Всем этим людям, будущим великолепным художникам, и в голову не могло притти, что „для создания хорошего художника, для его полного развития, нет уж такой необходимости в образовании в размере курса реального училища“. Им не могло и в голову притти то, что пришло в голову г. Кравченке: что „любовь к искусству превращается в страсть, которая мешает регулярным научным занятиям“. Они искали, они желали, они страстно добивались чего-то в десять раз больше, чем курсы реального училища, и тяготы в том не находили.
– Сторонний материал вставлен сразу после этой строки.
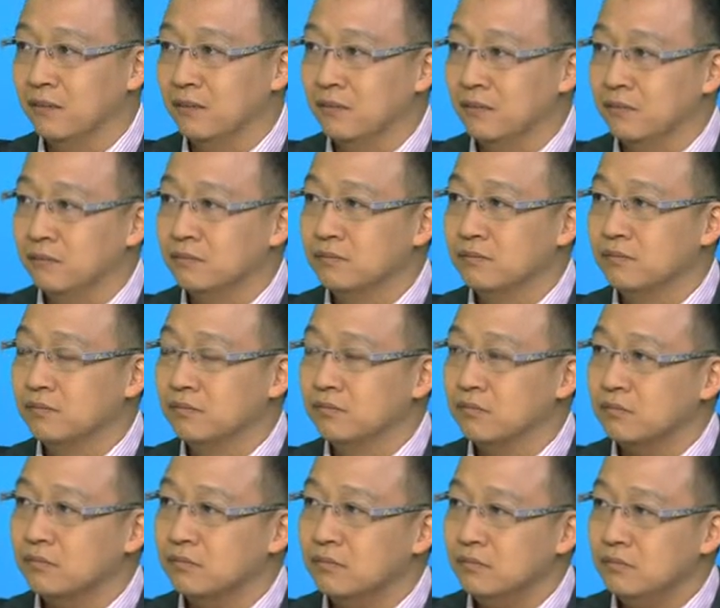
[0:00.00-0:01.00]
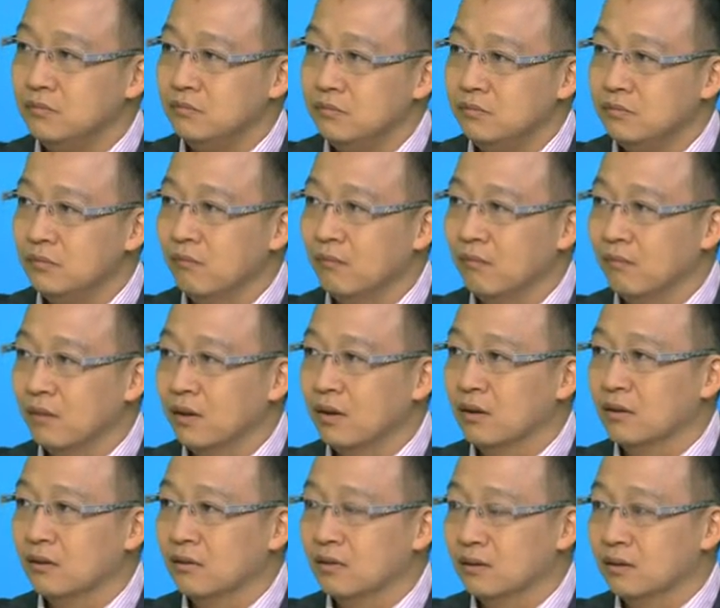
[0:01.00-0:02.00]
And many of these small-sized
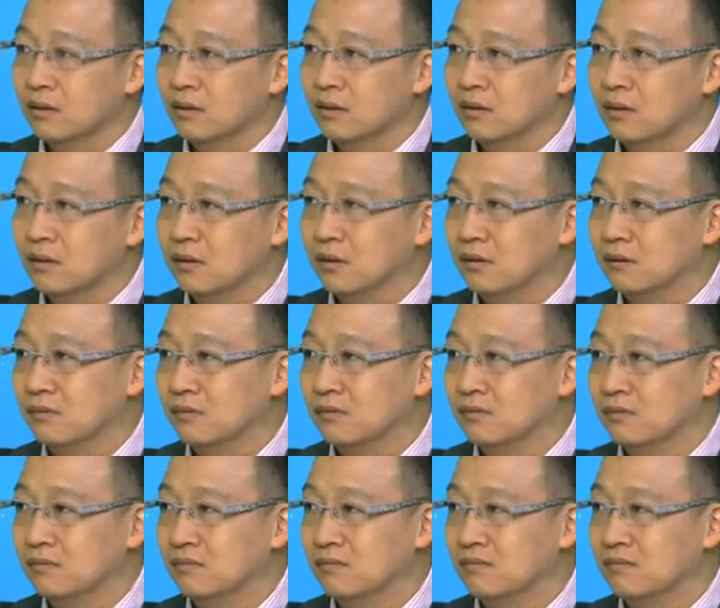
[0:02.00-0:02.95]
companies actually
Не довольствуясь русскими примерами, непонятыми и истолкованными навыворот, г. Кравченко вздумал взять себе на подмогу и примеры из Западной Европы. На всякий случай он говорит: „А как развился величайший художник нашего столетия, Мейсонье, успехи которого по наукам были так слабы, что отец отдал его в услужение к такому же купцу, как он сам, у которого М. должен был подметать лавку?“ На это отвечу, во-первых, что очень сожалею, если не только Мейсонье, но кто бы то ни было принужден был играть не соответствующую ему по натуре роль; во-вторых, очень жалею, если у Мейсонье было слишком мало способности к образованию; в-третьих, что эта малая способность прискорбно и отозвалась на художественной деятельности Мейсонье, не взирая на весь его талант. Против направления художественного творчества Мейсонье немало было писано западными критиками, в том числе и французскими. Но я не приведу их здесь, в настоящую минуту, а сошлюсь опять-таки на Крамского, которого (и совершенно справедливо) называет величайшим русским художественным критиком сам же г. Кравченко. Крамской писал мне в 1884 году, из Парижа, отдавая мне отчет о посмертной выставке Мейсонье: „Обозревая деятельность, столь продолжительную и уже законченную, полезно дать себе отчет, что это за сила, какая его отличительная черта и, вообще, чему он научает? Сила его — терпение, но, конечно, не в простом и примитивном смысле усидчивости, а терпение человека очень умного, наблюдательного и не лишенного способности к форме, но человека в то же время совершенно обездоленного природою в смысле изобретательности и фантазии; словом, человека, лишенного таланта высшего творческого порядка. И вот при таких-то данных возможно занять самое передовое место в искусстве! Это ли не поучительно!? Правда, для этого необходимо равнодушие к сменяющимся движениям политической, общественной и религиозной жизни общества, полная индиферентность к окружающему. И только при таких условиях человек может сосредоточиться и сделать своим главным интересом складку шелковой материи, арматуру, шкафы и т. д. Но все же то, что у него изображено, изображено и умно, и интересно, а главное — с бесконечным уважением к натуре…“
При таком характере таланта и натуры навряд ли образование нужно и многое может сделать. Или, точнее сказать, талант Мейсонье собственно и остановился еще на ступени искусства, сравнительно говоря, очень неважной и незначительной (по содержанию) оттого, что натура этого художника была такова, что была неспособна к образованию.
Кажется, и этого мнения Крамского вовсе еще не знал столько „уважающий“ его г. Кравченко.
Впрочем, знал или не знал, а, во всяком случае, статья г. Кравченки кажется мне явлением очень печальным. Она вся не что иное, как проповедь художественного невежества. Да ведь его у нас и так довольно!